Your assignment:
An exact copy of the entries is needed, with every line included.

Top of Exercise material

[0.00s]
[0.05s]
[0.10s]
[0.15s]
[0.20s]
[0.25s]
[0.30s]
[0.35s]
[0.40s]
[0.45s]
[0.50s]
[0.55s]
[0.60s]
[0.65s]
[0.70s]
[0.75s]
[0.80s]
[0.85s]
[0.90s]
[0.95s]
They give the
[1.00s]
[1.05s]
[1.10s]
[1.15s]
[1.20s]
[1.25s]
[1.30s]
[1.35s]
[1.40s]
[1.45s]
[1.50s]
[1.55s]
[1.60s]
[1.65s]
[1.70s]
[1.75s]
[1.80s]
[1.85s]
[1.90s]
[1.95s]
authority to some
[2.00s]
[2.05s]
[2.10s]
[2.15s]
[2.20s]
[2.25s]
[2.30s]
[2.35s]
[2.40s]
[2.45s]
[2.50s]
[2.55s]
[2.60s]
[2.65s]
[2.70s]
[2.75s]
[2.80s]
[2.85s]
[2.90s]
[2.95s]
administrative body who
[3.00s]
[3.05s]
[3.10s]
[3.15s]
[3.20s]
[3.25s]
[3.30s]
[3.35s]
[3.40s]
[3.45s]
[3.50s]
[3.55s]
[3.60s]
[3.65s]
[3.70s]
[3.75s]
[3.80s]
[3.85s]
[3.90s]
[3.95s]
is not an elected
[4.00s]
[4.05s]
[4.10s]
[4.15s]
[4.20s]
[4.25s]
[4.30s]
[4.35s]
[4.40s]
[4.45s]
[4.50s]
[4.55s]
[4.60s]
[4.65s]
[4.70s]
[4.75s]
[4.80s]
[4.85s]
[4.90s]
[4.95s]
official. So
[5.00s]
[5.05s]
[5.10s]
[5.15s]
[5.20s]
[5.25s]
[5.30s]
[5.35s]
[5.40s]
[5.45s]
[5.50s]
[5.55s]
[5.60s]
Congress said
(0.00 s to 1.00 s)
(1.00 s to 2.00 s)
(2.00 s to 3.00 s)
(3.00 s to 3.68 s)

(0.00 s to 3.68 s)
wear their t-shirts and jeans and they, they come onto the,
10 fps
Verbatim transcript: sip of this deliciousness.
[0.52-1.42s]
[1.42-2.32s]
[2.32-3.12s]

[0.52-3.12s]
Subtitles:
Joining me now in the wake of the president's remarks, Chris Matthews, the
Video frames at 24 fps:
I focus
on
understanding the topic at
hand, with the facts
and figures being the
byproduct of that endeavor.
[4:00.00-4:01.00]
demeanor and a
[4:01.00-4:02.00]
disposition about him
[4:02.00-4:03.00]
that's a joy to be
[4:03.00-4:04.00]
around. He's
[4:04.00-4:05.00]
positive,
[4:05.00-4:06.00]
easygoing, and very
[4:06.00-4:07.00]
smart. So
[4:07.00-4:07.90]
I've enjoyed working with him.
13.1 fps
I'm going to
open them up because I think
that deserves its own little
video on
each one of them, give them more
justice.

Bottom of Exercise material

Output for this task:
[0.00s]
[0.05s]
[0.10s]
[0.15s]
[0.20s]
[0.25s]
[0.30s]
[0.35s]
[0.40s]
[0.45s]
[0.50s]
[0.55s]
[0.60s]
[0.65s]
[0.70s]
[0.75s]
[0.80s]
[0.85s]
[0.90s]
[0.95s]
They give the
[1.00s]
[1.05s]
[1.10s]
[1.15s]
[1.20s]
[1.25s]
[1.30s]
[1.35s]
[1.40s]
[1.45s]
[1.50s]
[1.55s]
[1.60s]
[1.65s]
[1.70s]
[1.75s]
[1.80s]
[1.85s]
[1.90s]
[1.95s]
authority to some
[2.00s]
[2.05s]
[2.10s]
[2.15s]
[2.20s]
[2.25s]
[2.30s]
[2.35s]
[2.40s]
[2.45s]
[2.50s]
[2.55s]
[2.60s]
[2.65s]
[2.70s]
[2.75s]
[2.80s]
[2.85s]
[2.90s]
[2.95s]
administrative body who
[3.00s]
[3.05s]
[3.10s]
[3.15s]
[3.20s]
[3.25s]
[3.30s]
[3.35s]
[3.40s]
[3.45s]
[3.50s]
[3.55s]
[3.60s]
[3.65s]
[3.70s]
[3.75s]
[3.80s]
[3.85s]
[3.90s]
[3.95s]
is not an elected
[4.00s]
[4.05s]
[4.10s]
[4.15s]
[4.20s]
[4.25s]
[4.30s]
[4.35s]
[4.40s]
[4.45s]
[4.50s]
[4.55s]
[4.60s]
[4.65s]
[4.70s]
[4.75s]
[4.80s]
[4.85s]
[4.90s]
[4.95s]
official. So
[5.00s]
[5.05s]
[5.10s]
[5.15s]
[5.20s]
[5.25s]
[5.30s]
[5.35s]
[5.40s]
[5.45s]
[5.50s]
[5.55s]
[5.60s]
Congress said
(0.00 s to 1.00 s)
(1.00 s to 2.00 s)
(2.00 s to 3.00 s)
(3.00 s to 3.68 s)

(0.00 s to 3.68 s)
wear their t-shirts and jeans and they, they come onto the,
10 fps
Verbatim transcript: sip of this deliciousness.
[0.52-1.42s]
[1.42-2.32s]
[2.32-3.12s]

[0.52-3.12s]
Subtitles:
Joining me now in the wake of the president's remarks, Chris Matthews, the
Video frames at 24 fps:
I focus
on
understanding the topic at
hand, with the facts
and figures being the
byproduct of that endeavor.
[4:00.00-4:01.00]
demeanor and a
[4:01.00-4:02.00]
disposition about him
[4:02.00-4:03.00]
that's a joy to be
[4:03.00-4:04.00]
around. He's
[4:04.00-4:05.00]
positive,
[4:05.00-4:06.00]
easygoing, and very
[4:06.00-4:07.00]
smart. So
[4:07.00-4:07.90]
I've enjoyed working with him.
13.1 fps
I'm going to
open them up because I think
that deserves its own little
video on
each one of them, give them more
justice.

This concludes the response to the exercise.